I got the following error

java.lang.AssertionError:
Expected: is [<0>, <-11>, <78>, <-26>, <-103>, <-22>, <95>, <6>, <-53>, <-127>, <-55>, <117>, <21>, <46>, <-33>, <22>, <-12>, <-22>, <109>, <90>]
 	but: was [<-11>, <78>, <-26>, <-103>, <-22>, <95>, <6>, <-53>, <-127>, <-55>, <117>, <21>, <46>, <-33>, <22>, <-12>, <-22>, <109>, <90>]

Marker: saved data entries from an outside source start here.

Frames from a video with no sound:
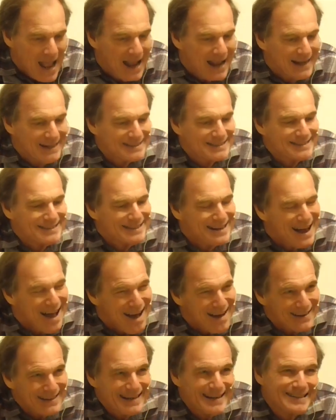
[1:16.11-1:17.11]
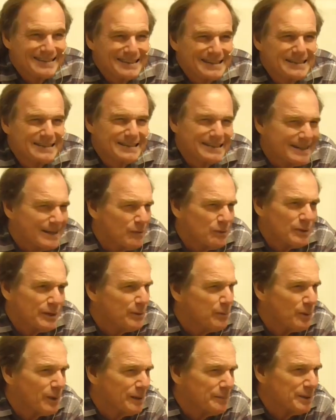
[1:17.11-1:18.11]
is not necessarily
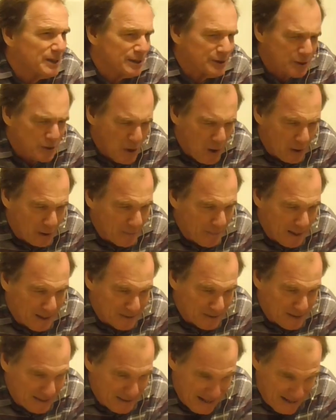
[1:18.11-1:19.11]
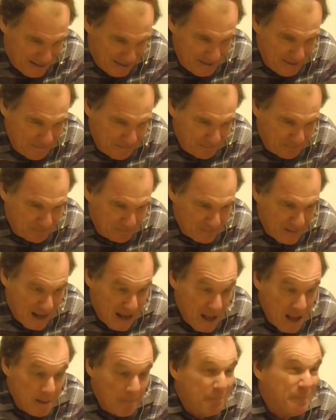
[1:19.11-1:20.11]
what I'm going to talk about today,
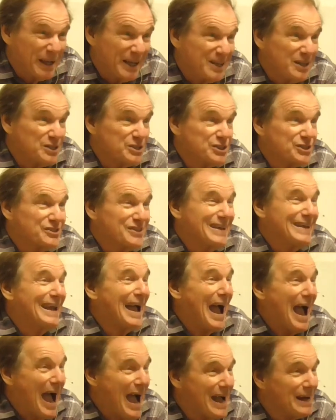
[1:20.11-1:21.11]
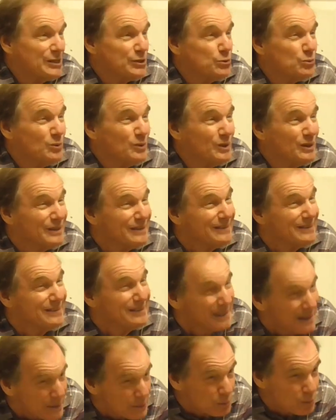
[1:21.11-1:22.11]
because the actual
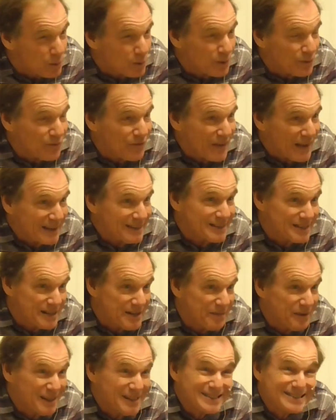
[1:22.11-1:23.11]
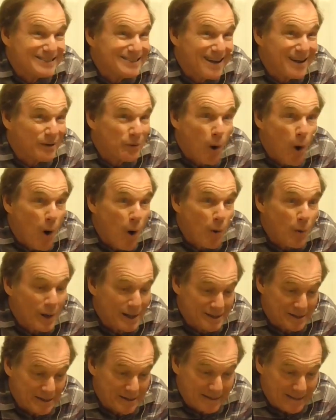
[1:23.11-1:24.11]
literal Thanksgiving is not
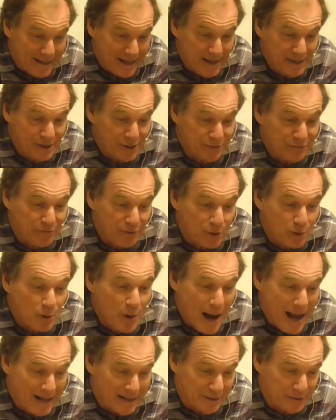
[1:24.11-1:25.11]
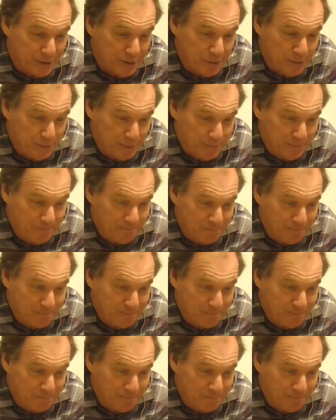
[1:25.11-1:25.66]
always an occasion for gratitude.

It was this specific payload - and the thing that jumps straight off the page is that the payload starts with a zero byte.

I went back to reading the crypto documents and I did notice that the Oracle specification only allowed the following RSA transformations

RSA/ECB/PKCS1Padding (1024, 2048)
RSA/ECB/OAEPWithSHA-1AndMGF1Padding (1024, 2048)
RSA/ECB/OAEPWithSHA-256AndMGF1Padding (1024, 2048)

Pretty much on a hunch - but armed with my new units tests I changed the transformation we were using to be

private static final String Rsa_Cipher_Transformation = "RSA/ECB/PKCS1Padding";

The tests passed and the code ran correctly on Android as well.